Saved data entries:
____
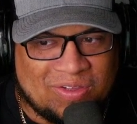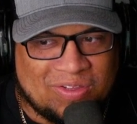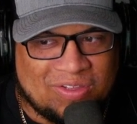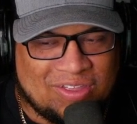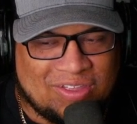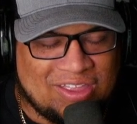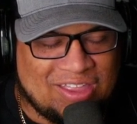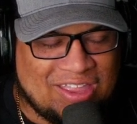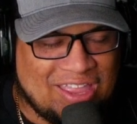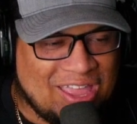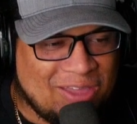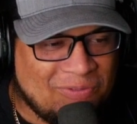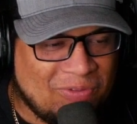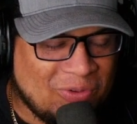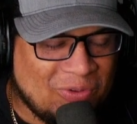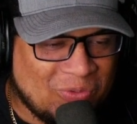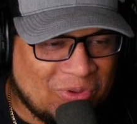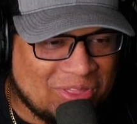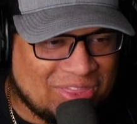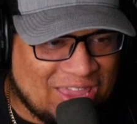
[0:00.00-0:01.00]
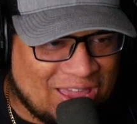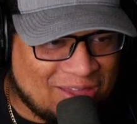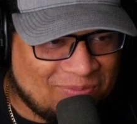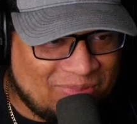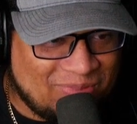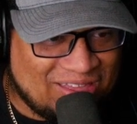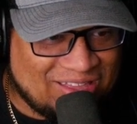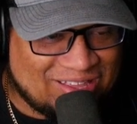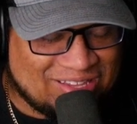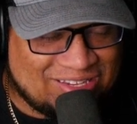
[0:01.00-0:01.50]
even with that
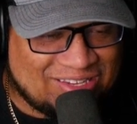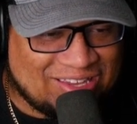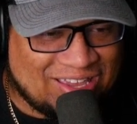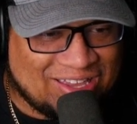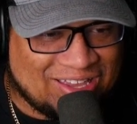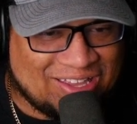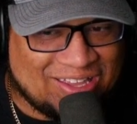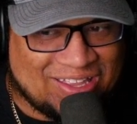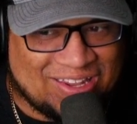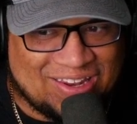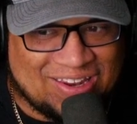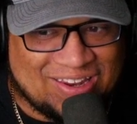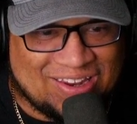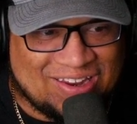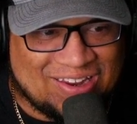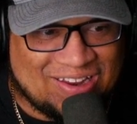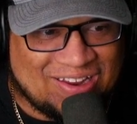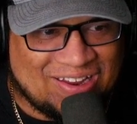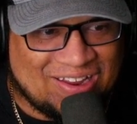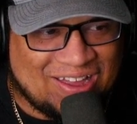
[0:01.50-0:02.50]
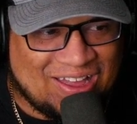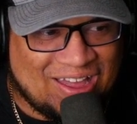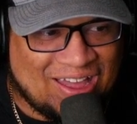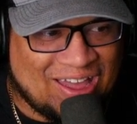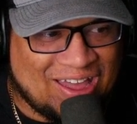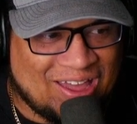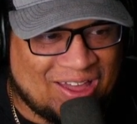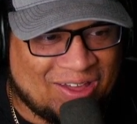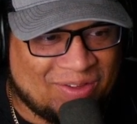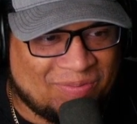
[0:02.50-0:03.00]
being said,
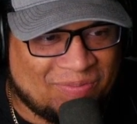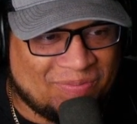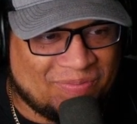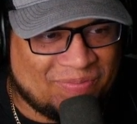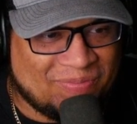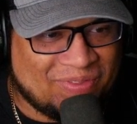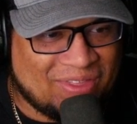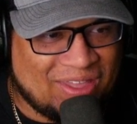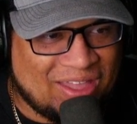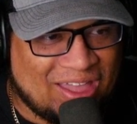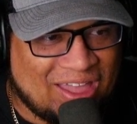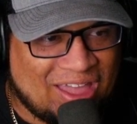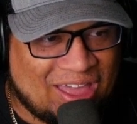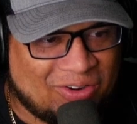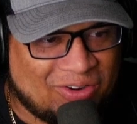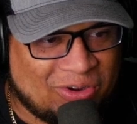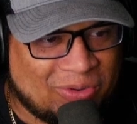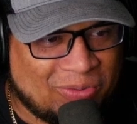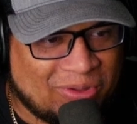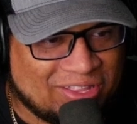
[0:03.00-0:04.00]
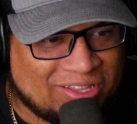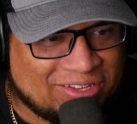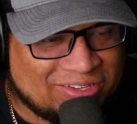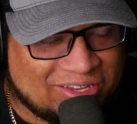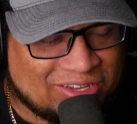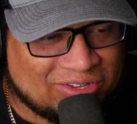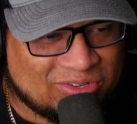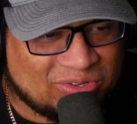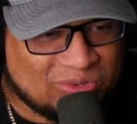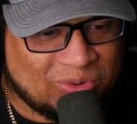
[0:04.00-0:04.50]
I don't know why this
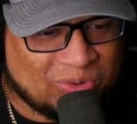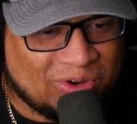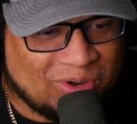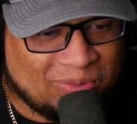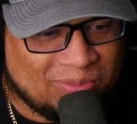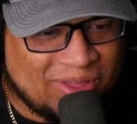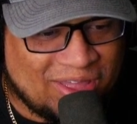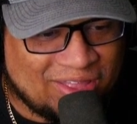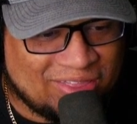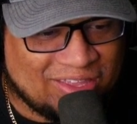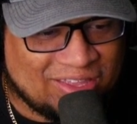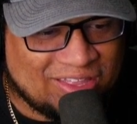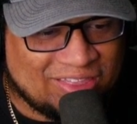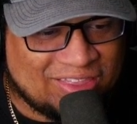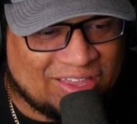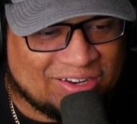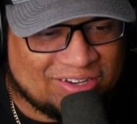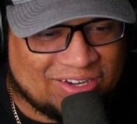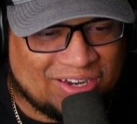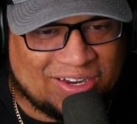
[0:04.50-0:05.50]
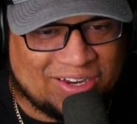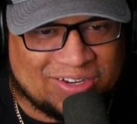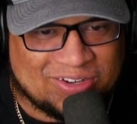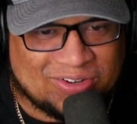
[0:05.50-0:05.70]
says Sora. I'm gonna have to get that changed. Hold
____
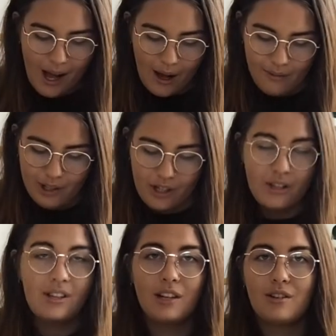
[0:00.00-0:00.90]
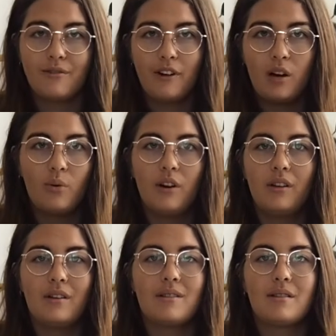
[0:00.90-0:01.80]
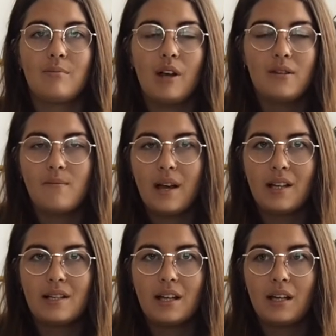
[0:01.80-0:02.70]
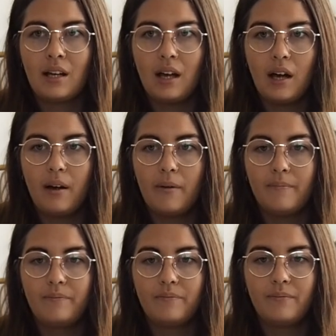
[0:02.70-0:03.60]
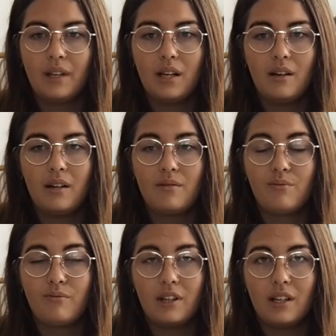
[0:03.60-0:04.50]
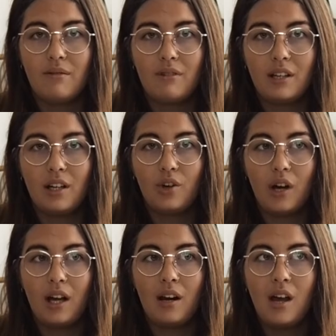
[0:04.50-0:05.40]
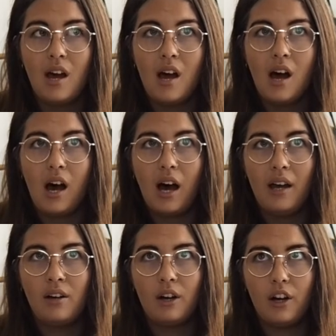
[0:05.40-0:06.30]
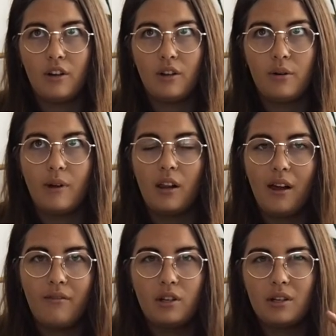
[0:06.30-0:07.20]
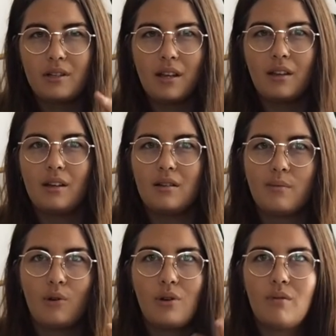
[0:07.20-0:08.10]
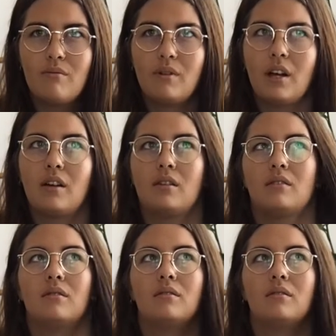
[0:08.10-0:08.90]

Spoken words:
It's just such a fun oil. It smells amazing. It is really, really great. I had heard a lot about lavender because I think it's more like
____
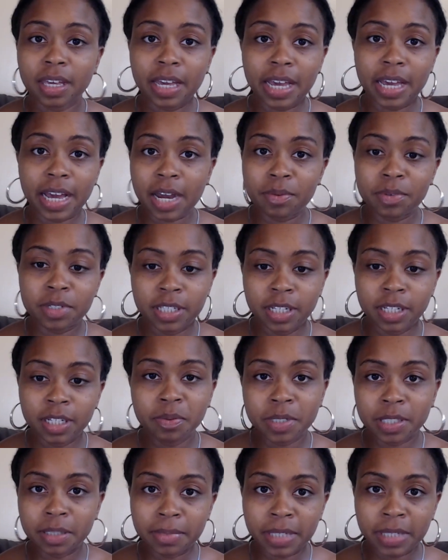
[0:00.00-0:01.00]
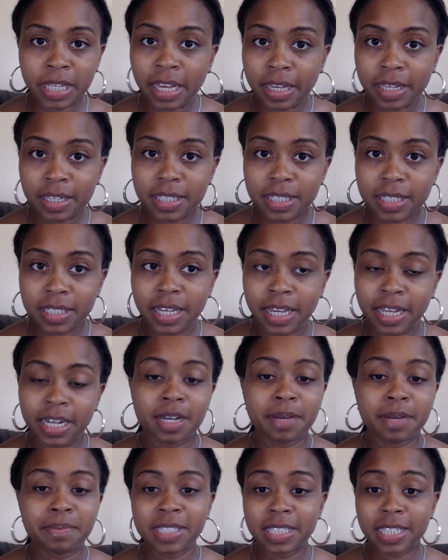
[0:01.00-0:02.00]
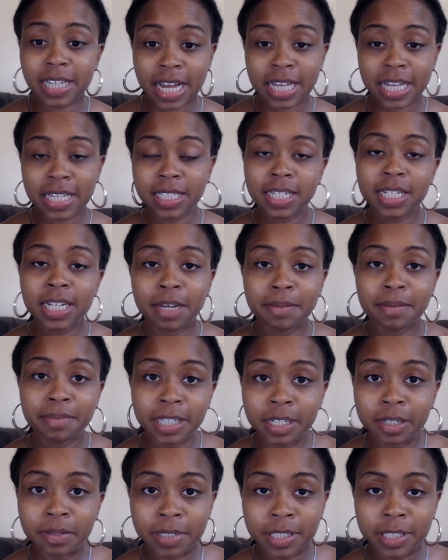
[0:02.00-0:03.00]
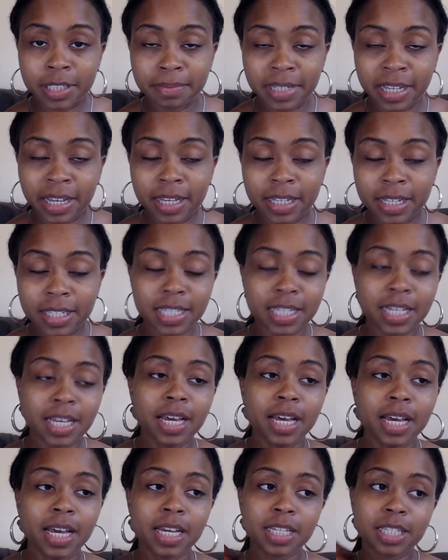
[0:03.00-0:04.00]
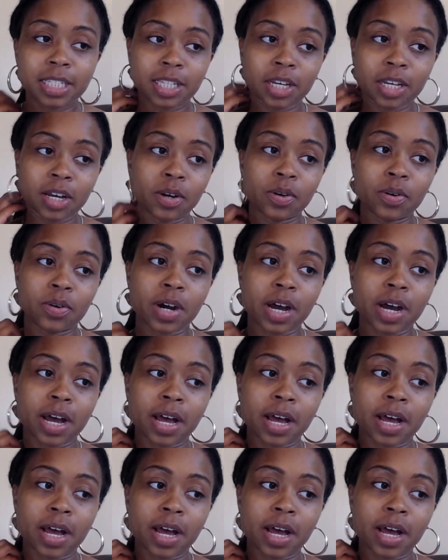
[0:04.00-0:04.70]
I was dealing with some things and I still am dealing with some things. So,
____
■ Problem description
Return, exactly as they stand, the lines above from the one with "[0:00.00-0:00.90]" to the one with "[0:08.10-0:08.90]", omitting any pictures among them.

■ Output
[0:00.00-0:00.90]
[0:00.90-0:01.80]
[0:01.80-0:02.70]
[0:02.70-0:03.60]
[0:03.60-0:04.50]
[0:04.50-0:05.40]
[0:05.40-0:06.30]
[0:06.30-0:07.20]
[0:07.20-0:08.10]
[0:08.10-0:08.90]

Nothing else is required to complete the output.